==== DATA FOR REVIEW ====

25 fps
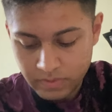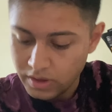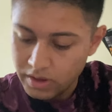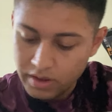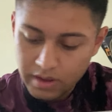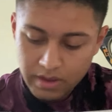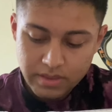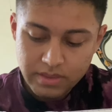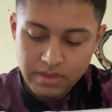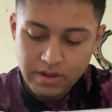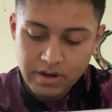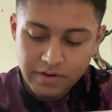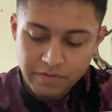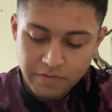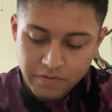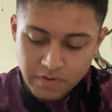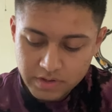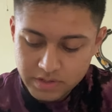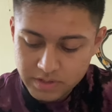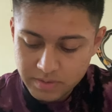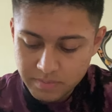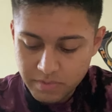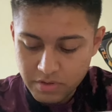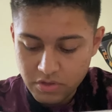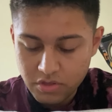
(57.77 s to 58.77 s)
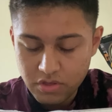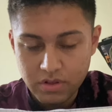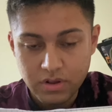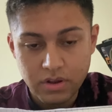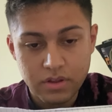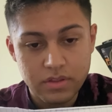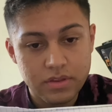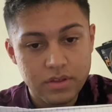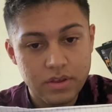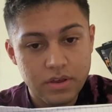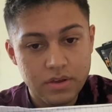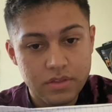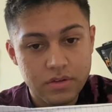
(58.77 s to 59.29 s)
And then I forgot to mention
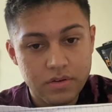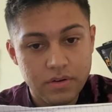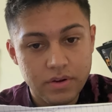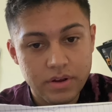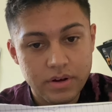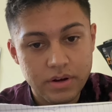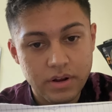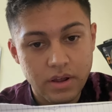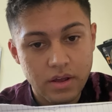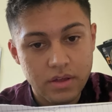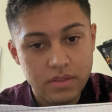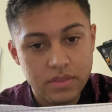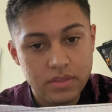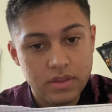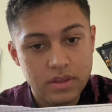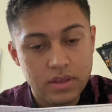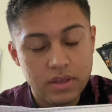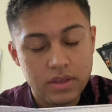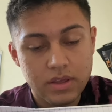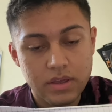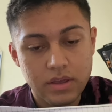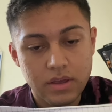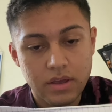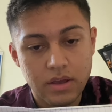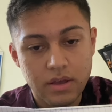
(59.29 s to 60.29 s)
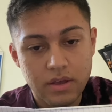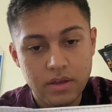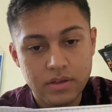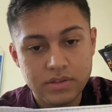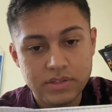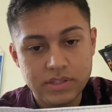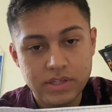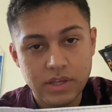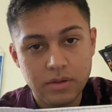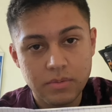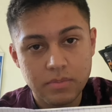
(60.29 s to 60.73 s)
on the other end, on the cell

====

WORK TASK
Drop the pictures and copy the data exactly.

EXPECTED ANSWER
25 fps
(57.77 s to 58.77 s)
(58.77 s to 59.29 s)
And then I forgot to mention
(59.29 s to 60.29 s)
(60.29 s to 60.73 s)
on the other end, on the cell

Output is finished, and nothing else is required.